There's a subtle but important difference here: with WordPress, you have to accept what it does. If it does what you need now and what you think you'll need in the future, everything's fine. But if you need something it can't do… tough!
On the other hand, when a developer creates a bespoke website or application for you, they can (within the boundaries of what's possible) make it do anything you need. That scenario where you've asked for something new only for your developer to turn around and say "Oh, you can't have that. WordPress doesn't do that!" simply won't happen. You don't have to fit your requirements to the software; instead, the software can be made to fit to your requirements.

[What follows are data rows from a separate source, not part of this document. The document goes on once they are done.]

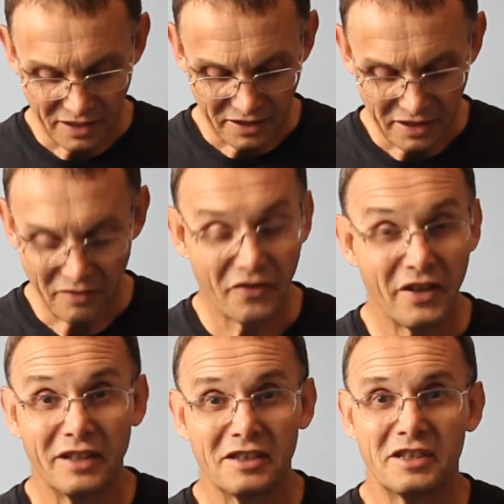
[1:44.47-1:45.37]
I don't
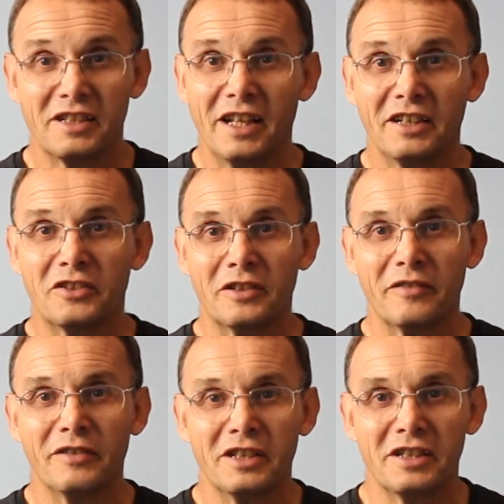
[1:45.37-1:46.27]
think there's an
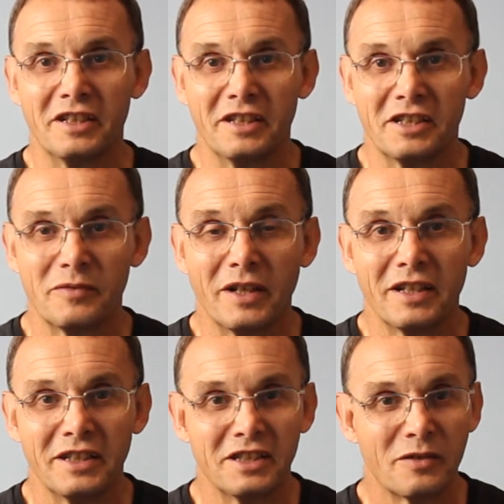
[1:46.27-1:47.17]
electronic version of this one,
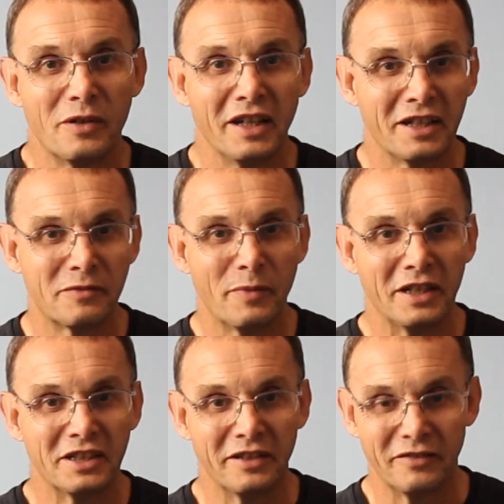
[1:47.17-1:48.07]
and it's quite
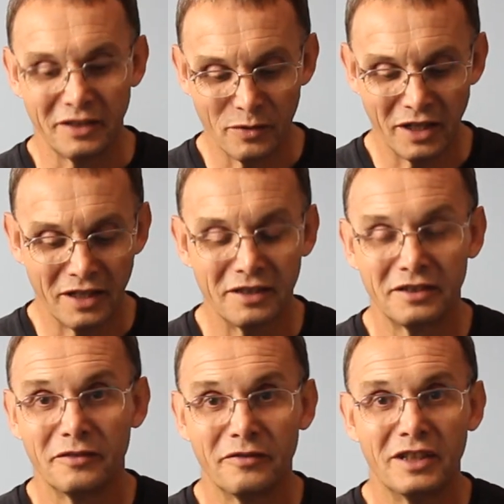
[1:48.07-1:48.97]
expensive and quite
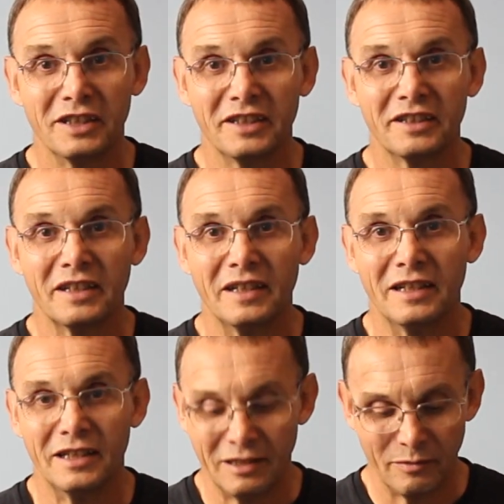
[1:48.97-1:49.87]
hard to find,
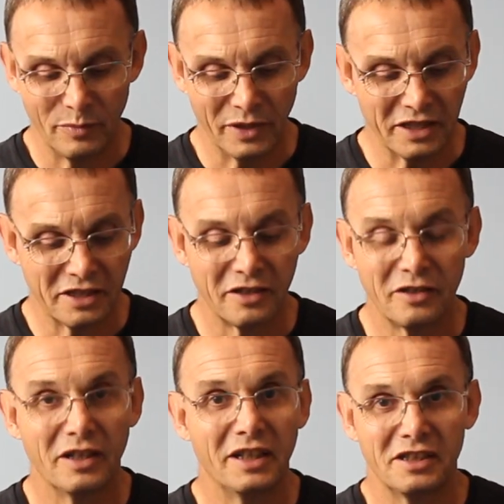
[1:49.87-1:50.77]
but it's a
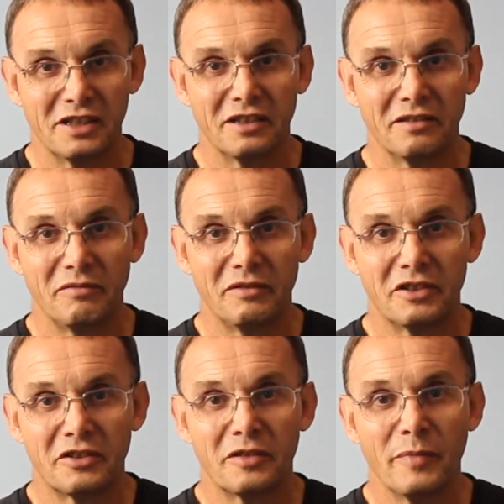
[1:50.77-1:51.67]

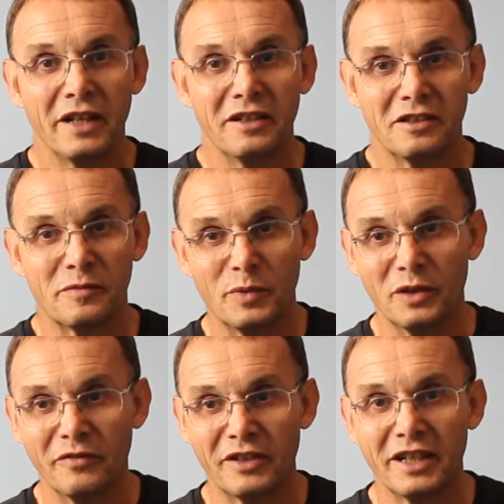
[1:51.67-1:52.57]
tremendous
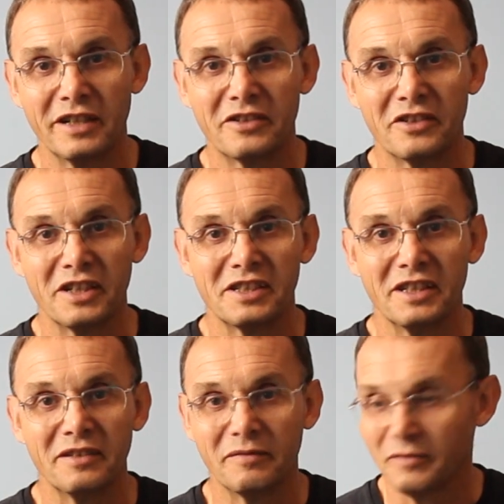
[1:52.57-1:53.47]
book, very
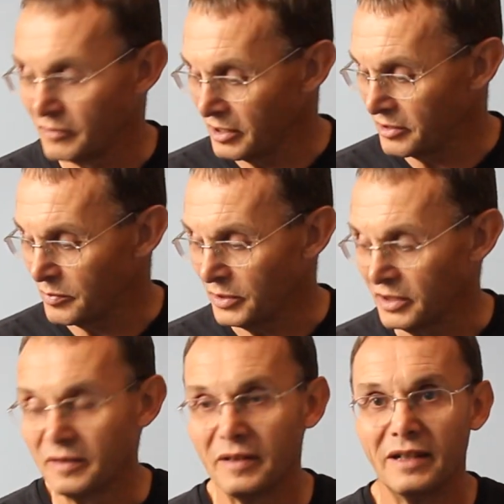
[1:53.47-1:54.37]
interesting roach
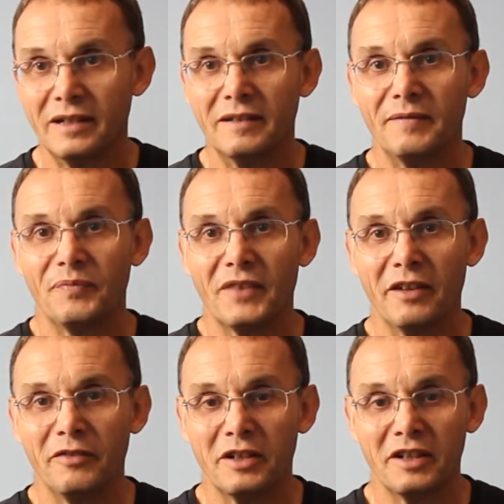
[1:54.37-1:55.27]
book.
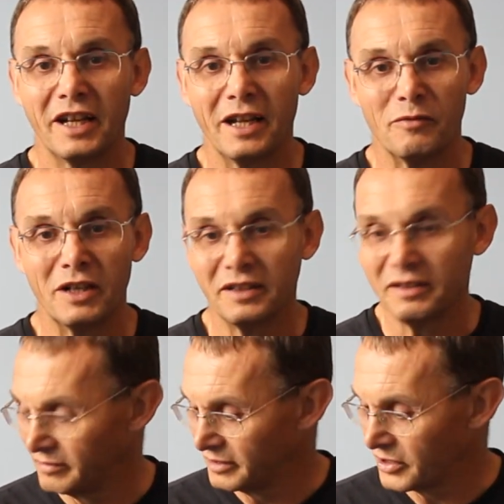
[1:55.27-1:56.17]
If you can get one,
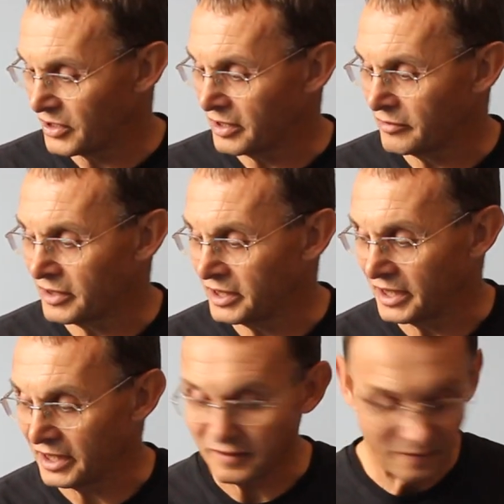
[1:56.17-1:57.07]
try and
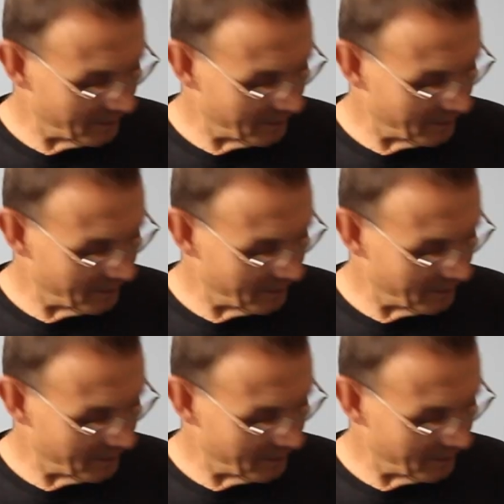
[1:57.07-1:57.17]
find it.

Let's summarise some key points: WordPress is an option for anyone considering a new website for their business. But an understanding of why it's so popular, particularly among web developers, will encourage you to evaluate whether it's the right choice for your business and not just the right choice for your website designer.
WordPress and its various plugins has no single supplier, so accountability can be a problem. Who's responsible for making sure that all elements of the system, as well as each individual plugin, work well together? And if there is an issue, who do you turn to for support? Your web developer, of course… but can they always fix issues that weren't of their making, which involve code they didn't write?
Because WordPress is open source, it's possible for people to work collaboratively and improve the system. But it's also easier for hackers to identify security weaknesses and compromise WordPress sites. And through no fault of its own, the popularity of WordPress really counts against it here because hackers deliberately target WordPress knowing that there are so many websites that they can affect.
If you're running an online blog, WordPress is a strong contender for your website's back-end admin system. But if you want a more generic content management system, WordPress may be the wrong horse for that course. And be wary of a web developer who forces that solution on you simply because it suits them. They have their priorities round the wrong way.
If your business simply needs a basic online presence, the chances are that you'll be fine with a WordPress site. But if your website has the potential to give you a competitive advantage, or you need a clever website that you'll build on in future years, a more tailored, sophisticated content management system may prove a better choice.